▸ **RECORDS SUPPLIED**

────────────────

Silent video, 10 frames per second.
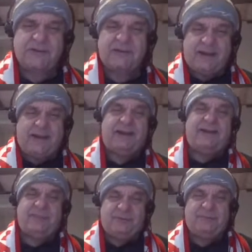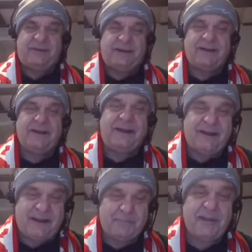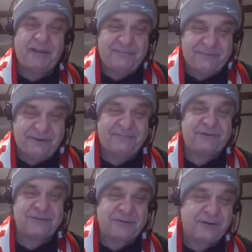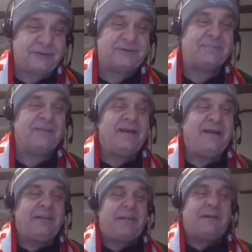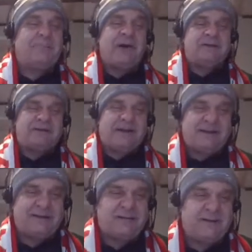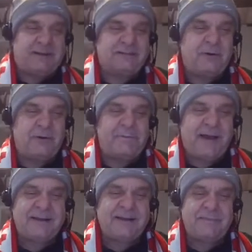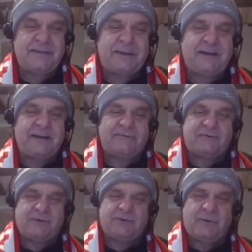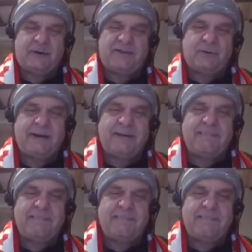I will be, and am, a faithful shareholder. PROG stock at a glance. Going back to the beginning of June 2020,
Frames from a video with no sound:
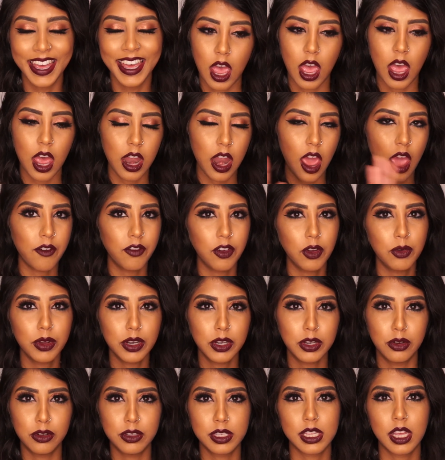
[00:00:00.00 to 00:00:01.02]
And everyone
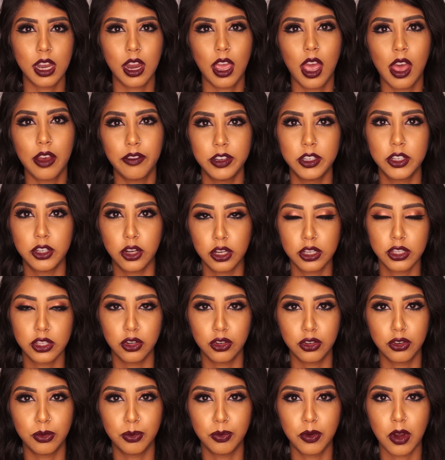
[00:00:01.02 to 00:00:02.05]
knows that I have a dark
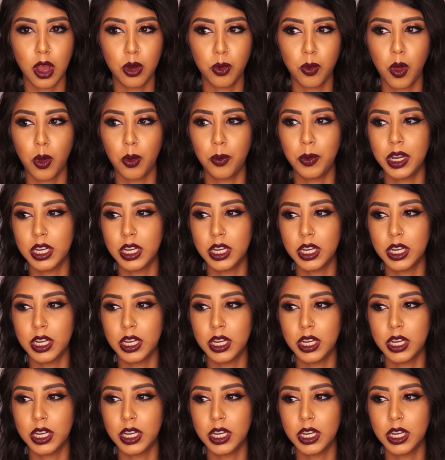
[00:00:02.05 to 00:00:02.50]
circle problem,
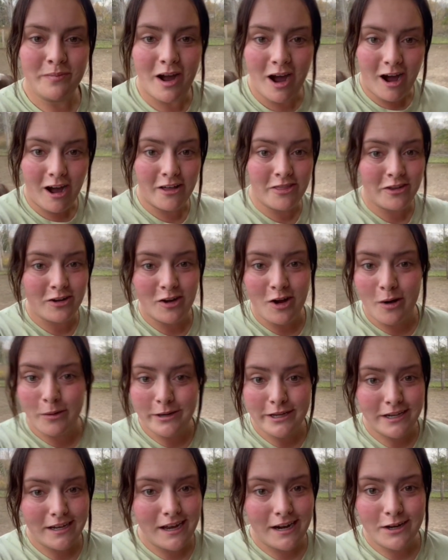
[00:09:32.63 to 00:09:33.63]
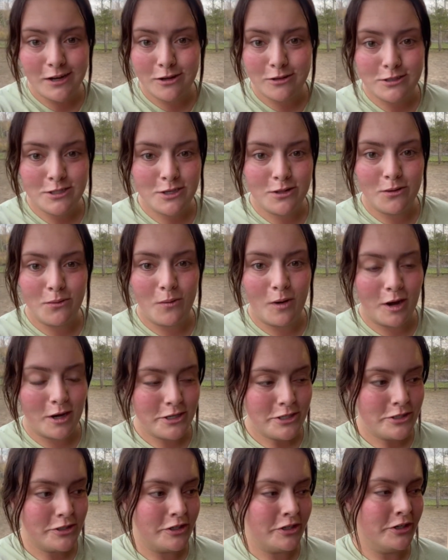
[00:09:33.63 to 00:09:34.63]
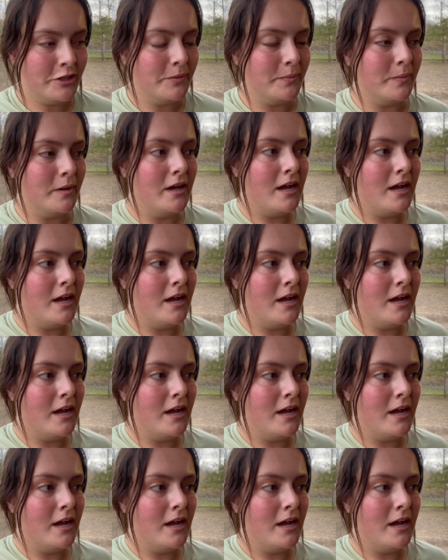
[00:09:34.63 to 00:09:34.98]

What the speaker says: on the go and you gotta go to the washroom,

────────────────

▸ **WORK TO BE COMPLETED**
Only an exact copy of the lines from the one with "Frames from a" through the last line of the listing should be given; pictures must not be included.

▸ **EXPECTED OUTPUT**
Frames from a video with no sound:
[00:00:00.00 to 00:00:01.02]
And everyone
[00:00:01.02 to 00:00:02.05]
knows that I have a dark
[00:00:02.05 to 00:00:02.50]
circle problem,
[00:09:32.63 to 00:09:33.63]
[00:09:33.63 to 00:09:34.63]
[00:09:34.63 to 00:09:34.98]

What the speaker says: on the go and you gotta go to the washroom,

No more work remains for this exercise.